Angelina LeClair, a freshman communications major, said she reached out to Montgomery’s military community to help with donations. A military spouse, LeClair said she received donated items from other military spouses at both Maxwell and Gunter Air Force bases.

“Participating in this project taught me so much about our community and also the daily struggle of health care workers,” she said. “It was so nice working with a team and getting to give back to those who are working so hard.”

In all, students collected around $700 in donated items that all went to support Baptist Health System employees in Montgomery who are working during the COVID-19 pandemic, Hedden said.

“Being a student at AUM, I knew Baptist East is in close proximity so that seemed a good place to start,” she said. “We received so many donations that Baptist South was included as well.”

Students also sent thank you cards to Baptist Health System workers, and LeClair created a video of thanks and encouragement from the class and members of the community to COVID-19 health care workers.

“I think seeing how many people are supporting them will boost health care workers’ moods,” LeClair said. “In times like these, I’m sure it’s comforting to know that there are people rooting for them.”

Student-led projects such as this help our students to be completely engaged in every aspect of their education, UNIV Lecturer and Student Success Mentor Heather Adams said. AUM also designed its freshman UNIV courses to help students understand the development of society, foster critical thinking skills and become academically and civically engaged, she said.

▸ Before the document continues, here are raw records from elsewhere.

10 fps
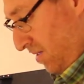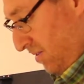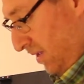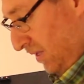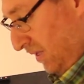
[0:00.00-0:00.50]

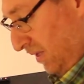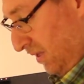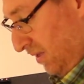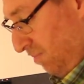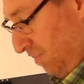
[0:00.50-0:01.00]
This
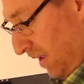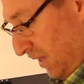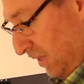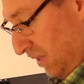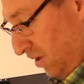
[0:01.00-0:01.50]
is the
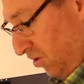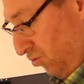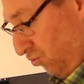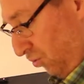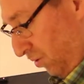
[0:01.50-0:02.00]
base
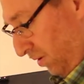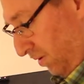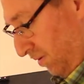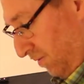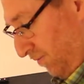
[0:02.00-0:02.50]

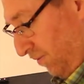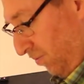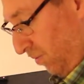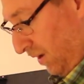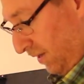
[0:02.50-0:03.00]
drawer for the
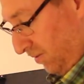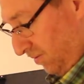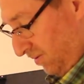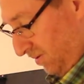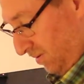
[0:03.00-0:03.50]
winders.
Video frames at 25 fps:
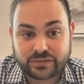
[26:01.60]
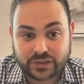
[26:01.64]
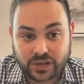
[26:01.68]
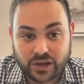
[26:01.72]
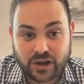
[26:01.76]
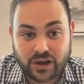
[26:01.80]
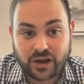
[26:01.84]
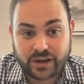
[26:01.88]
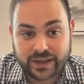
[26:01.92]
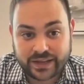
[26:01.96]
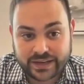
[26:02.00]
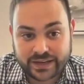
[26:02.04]

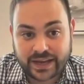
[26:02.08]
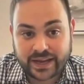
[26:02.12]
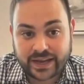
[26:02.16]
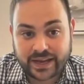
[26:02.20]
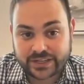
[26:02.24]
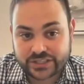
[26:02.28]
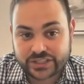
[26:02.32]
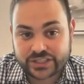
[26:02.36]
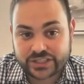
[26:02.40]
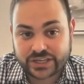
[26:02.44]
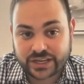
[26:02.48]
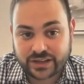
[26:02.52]
law in
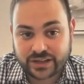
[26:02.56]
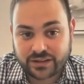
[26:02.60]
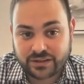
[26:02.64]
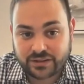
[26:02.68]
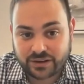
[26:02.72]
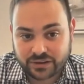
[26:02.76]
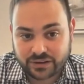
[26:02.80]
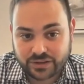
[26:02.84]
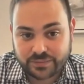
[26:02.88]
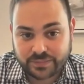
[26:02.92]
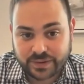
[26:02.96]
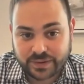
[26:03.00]

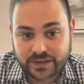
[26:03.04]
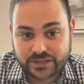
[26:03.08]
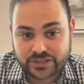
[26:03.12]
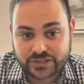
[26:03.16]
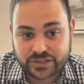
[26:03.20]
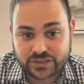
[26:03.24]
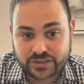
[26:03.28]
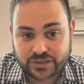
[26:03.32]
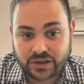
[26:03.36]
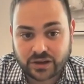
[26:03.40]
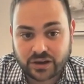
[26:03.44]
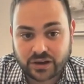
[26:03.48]
IHL,
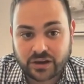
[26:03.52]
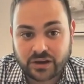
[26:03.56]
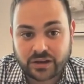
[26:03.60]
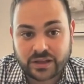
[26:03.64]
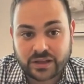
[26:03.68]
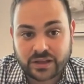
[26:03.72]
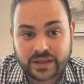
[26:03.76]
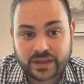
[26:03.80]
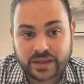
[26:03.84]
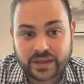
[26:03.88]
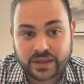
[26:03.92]
occupation law,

“Through this project, students learned how to work together to complete a task, not just get a grade,” she said. “It has become increasingly clear that students in today’s world need more than a theoretical framework for how to start or have a career.”

Hands-on learning is also the most engaging kind of learning, Adams said.

“Students list this project as one of the most impactful components of the course, and it has been rewarding to see their joy and pride both in contributing to their community and completing something that they created,” she said.